__Records for this exercise__
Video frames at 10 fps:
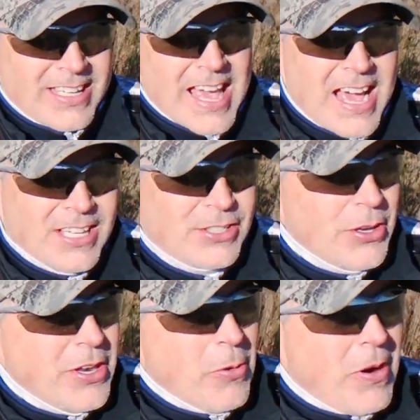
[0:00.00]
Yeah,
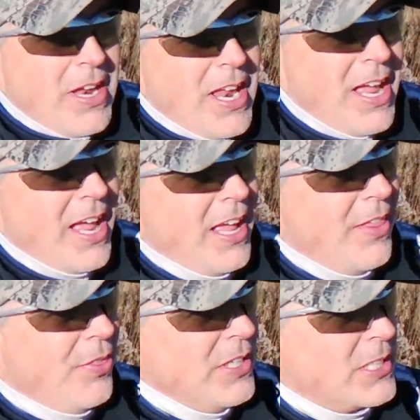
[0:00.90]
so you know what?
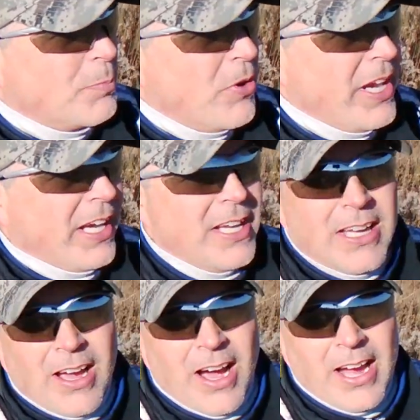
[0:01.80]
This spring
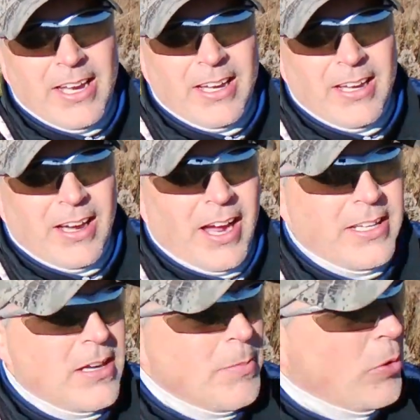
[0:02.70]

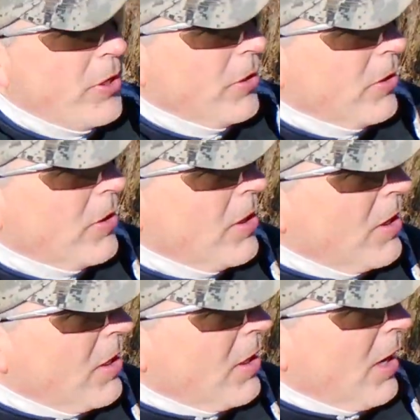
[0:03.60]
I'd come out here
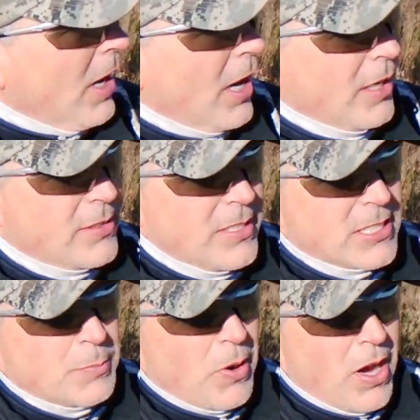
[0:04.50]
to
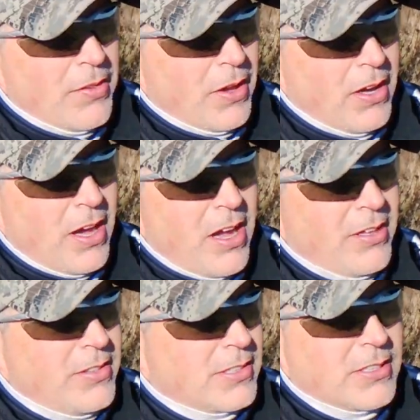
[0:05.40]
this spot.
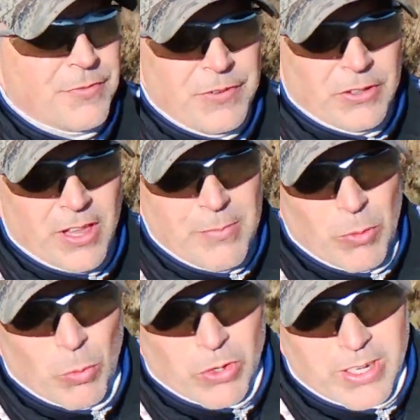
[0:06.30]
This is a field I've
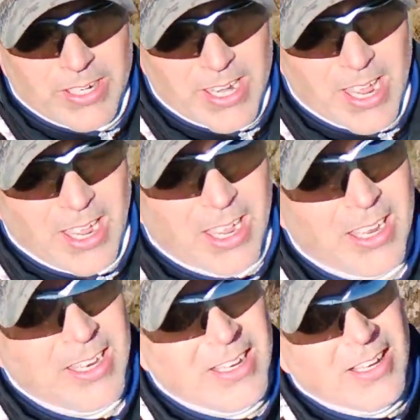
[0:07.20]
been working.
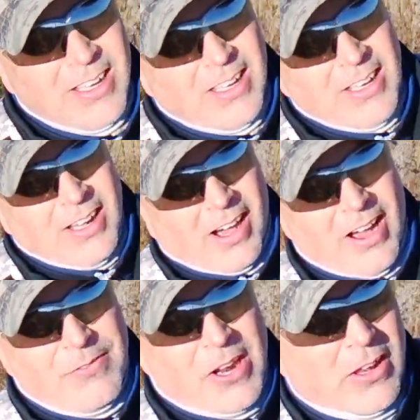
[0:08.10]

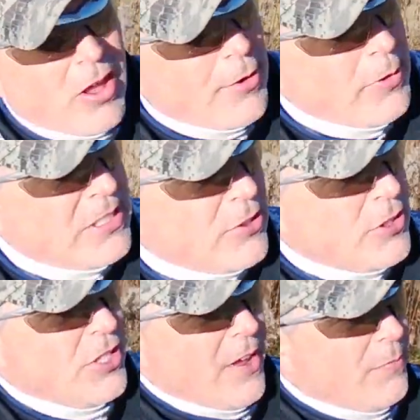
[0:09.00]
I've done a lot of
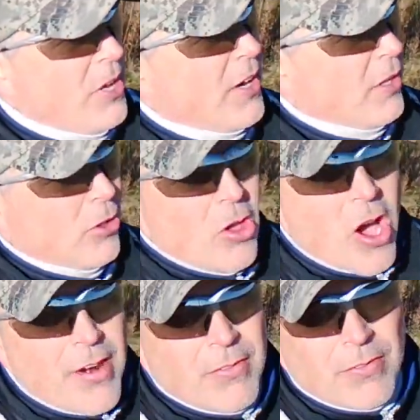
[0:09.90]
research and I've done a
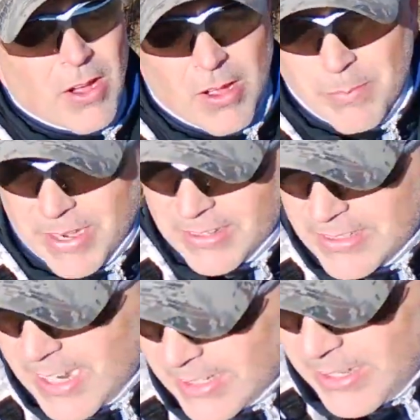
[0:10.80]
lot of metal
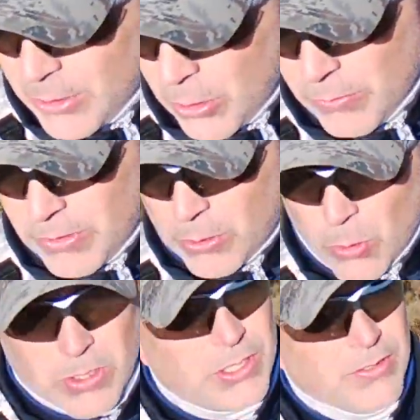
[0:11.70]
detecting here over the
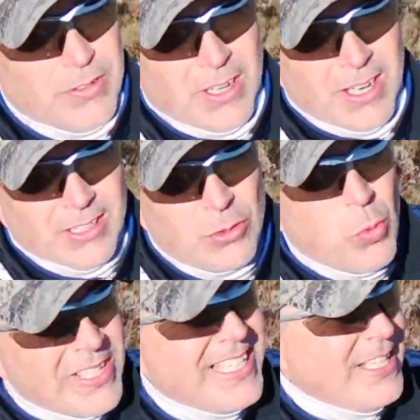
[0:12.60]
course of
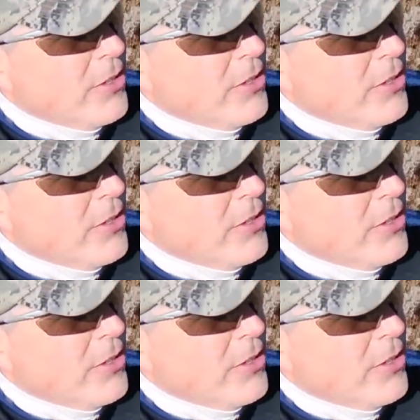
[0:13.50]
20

__Directions for this task__
Your answer must be an exact copy of the listing, minus its pictures.

__Answer__
Video frames at 10 fps:
[0:00.00]
Yeah,
[0:00.90]
so you know what?
[0:01.80]
This spring
[0:02.70]

[0:03.60]
I'd come out here
[0:04.50]
to
[0:05.40]
this spot.
[0:06.30]
This is a field I've
[0:07.20]
been working.
[0:08.10]

[0:09.00]
I've done a lot of
[0:09.90]
research and I've done a
[0:10.80]
lot of metal
[0:11.70]
detecting here over the
[0:12.60]
course of
[0:13.50]
20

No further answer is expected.